### Exercise goal
Print every entry again exactly, with no pictures.

------

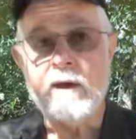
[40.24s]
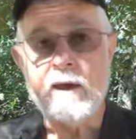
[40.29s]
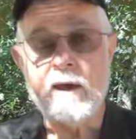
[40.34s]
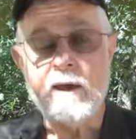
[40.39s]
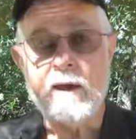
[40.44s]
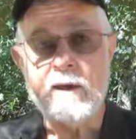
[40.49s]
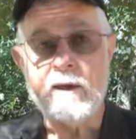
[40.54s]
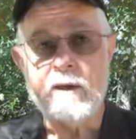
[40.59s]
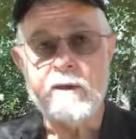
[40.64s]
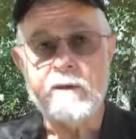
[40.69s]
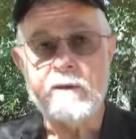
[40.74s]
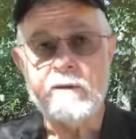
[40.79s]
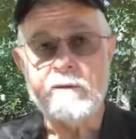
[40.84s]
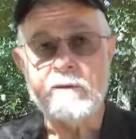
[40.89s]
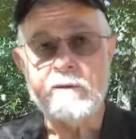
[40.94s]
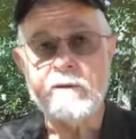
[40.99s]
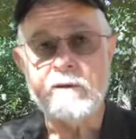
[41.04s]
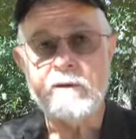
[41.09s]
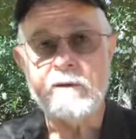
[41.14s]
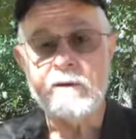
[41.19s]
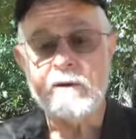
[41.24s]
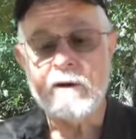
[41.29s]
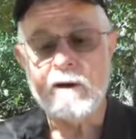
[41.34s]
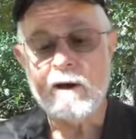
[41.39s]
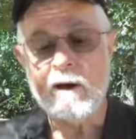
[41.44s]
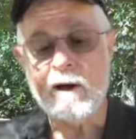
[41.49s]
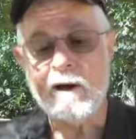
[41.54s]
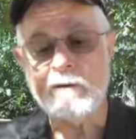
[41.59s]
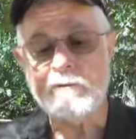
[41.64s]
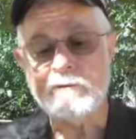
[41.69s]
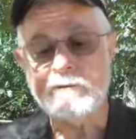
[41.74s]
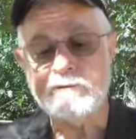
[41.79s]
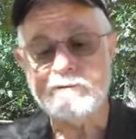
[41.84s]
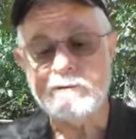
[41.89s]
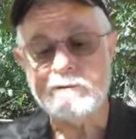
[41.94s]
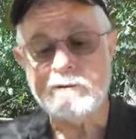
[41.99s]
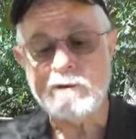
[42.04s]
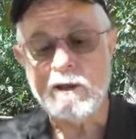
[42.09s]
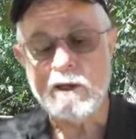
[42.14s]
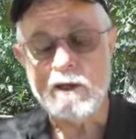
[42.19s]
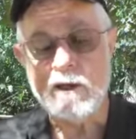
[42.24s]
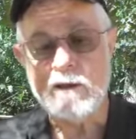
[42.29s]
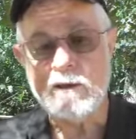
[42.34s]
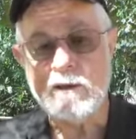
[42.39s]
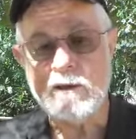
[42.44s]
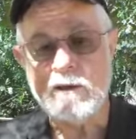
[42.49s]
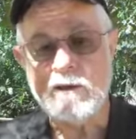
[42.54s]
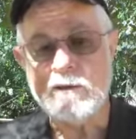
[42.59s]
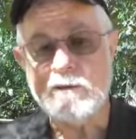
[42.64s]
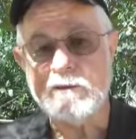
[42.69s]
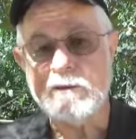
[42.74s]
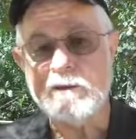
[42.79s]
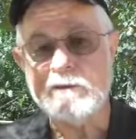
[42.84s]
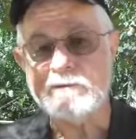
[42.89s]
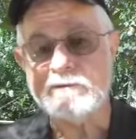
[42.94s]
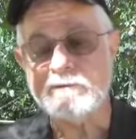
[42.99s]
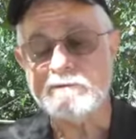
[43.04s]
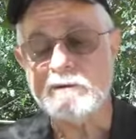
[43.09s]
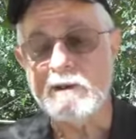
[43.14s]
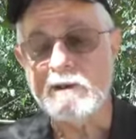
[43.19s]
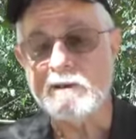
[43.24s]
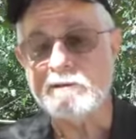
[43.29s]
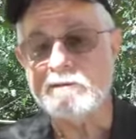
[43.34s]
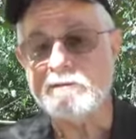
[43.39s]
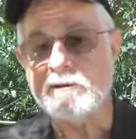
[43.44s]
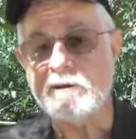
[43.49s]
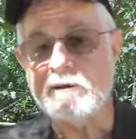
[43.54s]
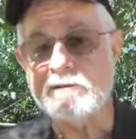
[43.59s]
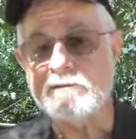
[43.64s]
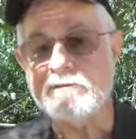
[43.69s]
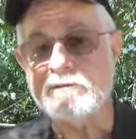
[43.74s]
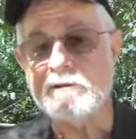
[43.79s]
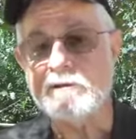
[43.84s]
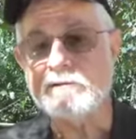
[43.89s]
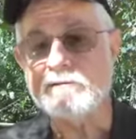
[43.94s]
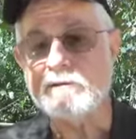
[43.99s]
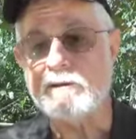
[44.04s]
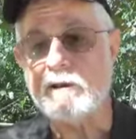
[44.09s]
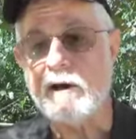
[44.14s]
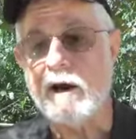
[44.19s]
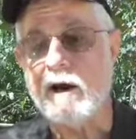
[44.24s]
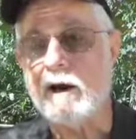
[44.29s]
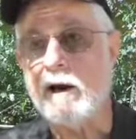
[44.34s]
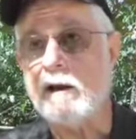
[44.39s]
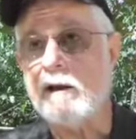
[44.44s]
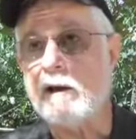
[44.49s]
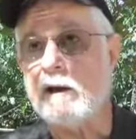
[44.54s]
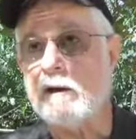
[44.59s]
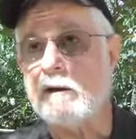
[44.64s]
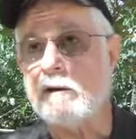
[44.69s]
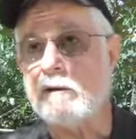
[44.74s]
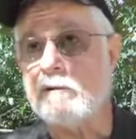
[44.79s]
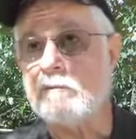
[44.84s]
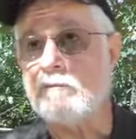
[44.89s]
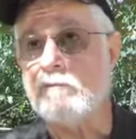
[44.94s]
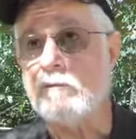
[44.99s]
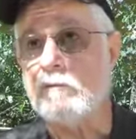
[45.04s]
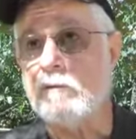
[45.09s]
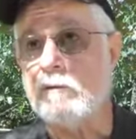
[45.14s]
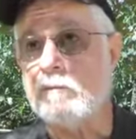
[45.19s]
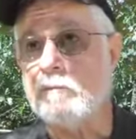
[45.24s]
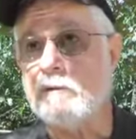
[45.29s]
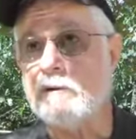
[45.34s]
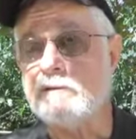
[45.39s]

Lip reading: And hydrogen, in this sense, is just the ionic form.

------

### Output for this exercise
[40.24s]
[40.29s]
[40.34s]
[40.39s]
[40.44s]
[40.49s]
[40.54s]
[40.59s]
[40.64s]
[40.69s]
[40.74s]
[40.79s]
[40.84s]
[40.89s]
[40.94s]
[40.99s]
[41.04s]
[41.09s]
[41.14s]
[41.19s]
[41.24s]
[41.29s]
[41.34s]
[41.39s]
[41.44s]
[41.49s]
[41.54s]
[41.59s]
[41.64s]
[41.69s]
[41.74s]
[41.79s]
[41.84s]
[41.89s]
[41.94s]
[41.99s]
[42.04s]
[42.09s]
[42.14s]
[42.19s]
[42.24s]
[42.29s]
[42.34s]
[42.39s]
[42.44s]
[42.49s]
[42.54s]
[42.59s]
[42.64s]
[42.69s]
[42.74s]
[42.79s]
[42.84s]
[42.89s]
[42.94s]
[42.99s]
[43.04s]
[43.09s]
[43.14s]
[43.19s]
[43.24s]
[43.29s]
[43.34s]
[43.39s]
[43.44s]
[43.49s]
[43.54s]
[43.59s]
[43.64s]
[43.69s]
[43.74s]
[43.79s]
[43.84s]
[43.89s]
[43.94s]
[43.99s]
[44.04s]
[44.09s]
[44.14s]
[44.19s]
[44.24s]
[44.29s]
[44.34s]
[44.39s]
[44.44s]
[44.49s]
[44.54s]
[44.59s]
[44.64s]
[44.69s]
[44.74s]
[44.79s]
[44.84s]
[44.89s]
[44.94s]
[44.99s]
[45.04s]
[45.09s]
[45.14s]
[45.19s]
[45.24s]
[45.29s]
[45.34s]
[45.39s]

Lip reading: And hydrogen, in this sense, is just the ionic form.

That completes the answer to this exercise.